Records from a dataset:

────────────────

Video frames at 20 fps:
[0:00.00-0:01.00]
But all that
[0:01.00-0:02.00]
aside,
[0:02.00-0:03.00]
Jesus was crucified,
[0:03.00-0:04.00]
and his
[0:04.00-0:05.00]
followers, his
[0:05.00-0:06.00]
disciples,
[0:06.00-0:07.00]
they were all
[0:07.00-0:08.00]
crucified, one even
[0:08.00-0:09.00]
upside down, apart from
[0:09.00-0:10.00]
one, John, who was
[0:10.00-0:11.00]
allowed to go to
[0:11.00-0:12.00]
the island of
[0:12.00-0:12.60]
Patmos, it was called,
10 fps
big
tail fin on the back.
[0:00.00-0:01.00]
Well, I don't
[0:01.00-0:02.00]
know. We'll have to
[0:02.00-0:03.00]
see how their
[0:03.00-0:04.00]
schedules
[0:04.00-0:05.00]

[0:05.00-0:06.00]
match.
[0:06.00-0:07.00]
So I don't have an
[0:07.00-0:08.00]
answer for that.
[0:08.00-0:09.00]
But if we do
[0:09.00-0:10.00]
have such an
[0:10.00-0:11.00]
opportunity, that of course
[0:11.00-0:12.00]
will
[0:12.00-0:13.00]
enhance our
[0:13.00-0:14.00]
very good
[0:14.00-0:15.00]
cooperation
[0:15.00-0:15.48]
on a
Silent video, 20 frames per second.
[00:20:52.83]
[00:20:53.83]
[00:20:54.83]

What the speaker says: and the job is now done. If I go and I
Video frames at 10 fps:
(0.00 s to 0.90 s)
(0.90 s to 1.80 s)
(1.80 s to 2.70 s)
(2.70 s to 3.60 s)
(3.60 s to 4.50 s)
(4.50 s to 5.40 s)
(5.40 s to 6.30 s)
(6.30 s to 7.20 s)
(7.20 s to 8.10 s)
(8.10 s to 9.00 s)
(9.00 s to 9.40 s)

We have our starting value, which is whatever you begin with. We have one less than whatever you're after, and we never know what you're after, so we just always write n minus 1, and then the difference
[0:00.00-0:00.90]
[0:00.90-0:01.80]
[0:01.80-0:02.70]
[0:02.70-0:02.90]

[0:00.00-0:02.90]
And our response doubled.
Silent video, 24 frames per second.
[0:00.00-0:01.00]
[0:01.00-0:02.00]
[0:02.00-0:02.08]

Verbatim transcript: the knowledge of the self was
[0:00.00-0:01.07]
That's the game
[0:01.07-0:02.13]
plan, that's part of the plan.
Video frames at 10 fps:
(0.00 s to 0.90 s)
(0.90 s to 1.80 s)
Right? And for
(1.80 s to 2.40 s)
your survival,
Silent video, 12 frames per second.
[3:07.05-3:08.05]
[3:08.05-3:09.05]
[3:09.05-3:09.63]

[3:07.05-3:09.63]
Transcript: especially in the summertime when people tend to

────────────────

■ Instructions for the task ■
Reproduce, word for word, the lines of the data from the one that contains "[0:02.00-0:02.08]" to the end, both ends included.

■ Solution below ■
[0:02.00-0:02.08]

Verbatim transcript: the knowledge of the self was
[0:00.00-0:01.07]
That's the game
[0:01.07-0:02.13]
plan, that's part of the plan.
Video frames at 10 fps:
(0.00 s to 0.90 s)
(0.90 s to 1.80 s)
Right? And for
(1.80 s to 2.40 s)
your survival,
Silent video, 12 frames per second.
[3:07.05-3:08.05]
[3:08.05-3:09.05]
[3:09.05-3:09.63]

[3:07.05-3:09.63]
Transcript: especially in the summertime when people tend to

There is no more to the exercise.